One instruction or two?
The Gekko has a fused multiply-add. fmadds f1, fA, fC, fB works out fA*fC + fB in one instruction, rounding only once at the end. MWCC reaches for it whenever fp_contract is on, which is the default here, collapsing a multiply followed by an add straight into the fused form.

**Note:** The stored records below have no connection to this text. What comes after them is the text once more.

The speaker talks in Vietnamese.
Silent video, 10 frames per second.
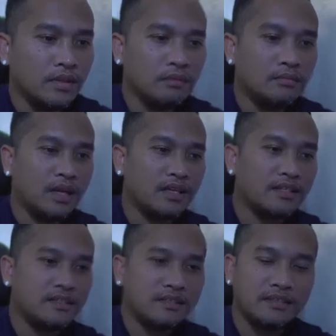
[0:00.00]
Bạn
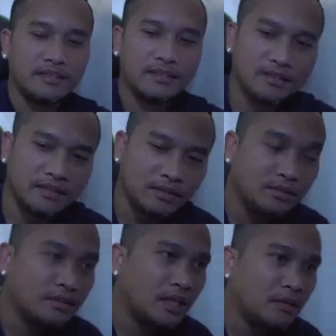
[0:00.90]
xưa
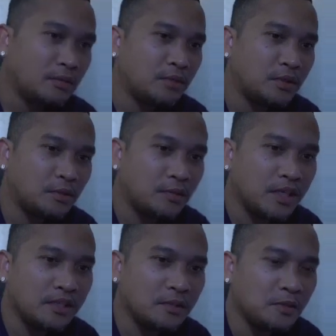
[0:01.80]
đây ông ôn nhầm
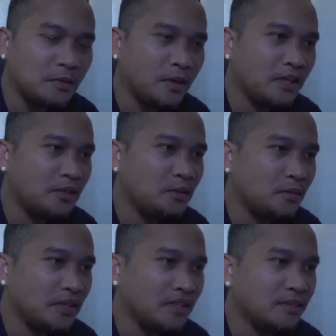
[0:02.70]
đang dọc máy dọc
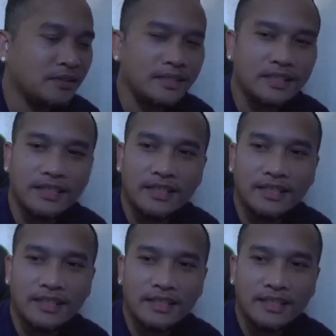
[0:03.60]
vậy ngon này
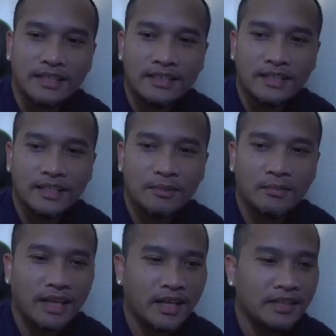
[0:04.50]
chẳng nhầm
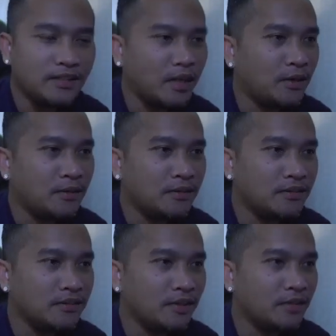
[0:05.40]
lại chào
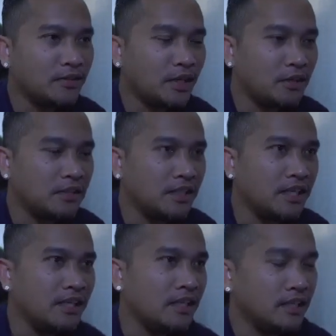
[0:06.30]
thọt chào
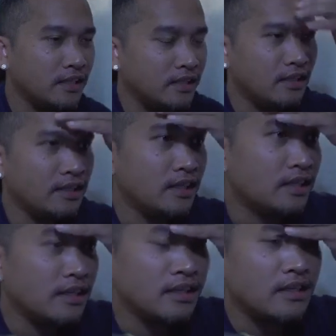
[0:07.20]
thì
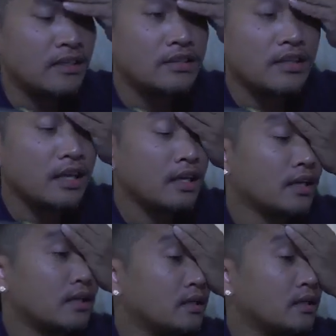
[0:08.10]
à, đây xa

Take scaleshift(f32 x, f32 scale, f32 offset), which scales x and tacks on an offset. Leave fp_contract on and that's a single op:
fmadds f1, f1, f2, f3 # x*scale + offset, fused
blr
Flip fp_contract off and fusion is off the table. Now the multiply and the add land as two separate instructions, each rounding its own result:
fmuls f0, f1, f2 # x*scale
fadds f1, f3, f0 # + offset
blr
You hit this all the time in decomp. When a target has a lone fmuls butting up against an fadds and you were expecting one fmadds, odds are the original translation unit compiled with fp_contract disabled. Match it by dropping in the pragma instead of contorting the expression to dodge fusion.
The #pragma fp_contract off / reset lines belong to both the starter and the solution and already wrap the target, so all you supply is the arithmetic body.
Your task
Write madd(f32 a, f32 b, f32 c) so it compiles to the separate fmuls and fadds above — not the fused fmadds. Look at the function signature to determine what arithmetic to express.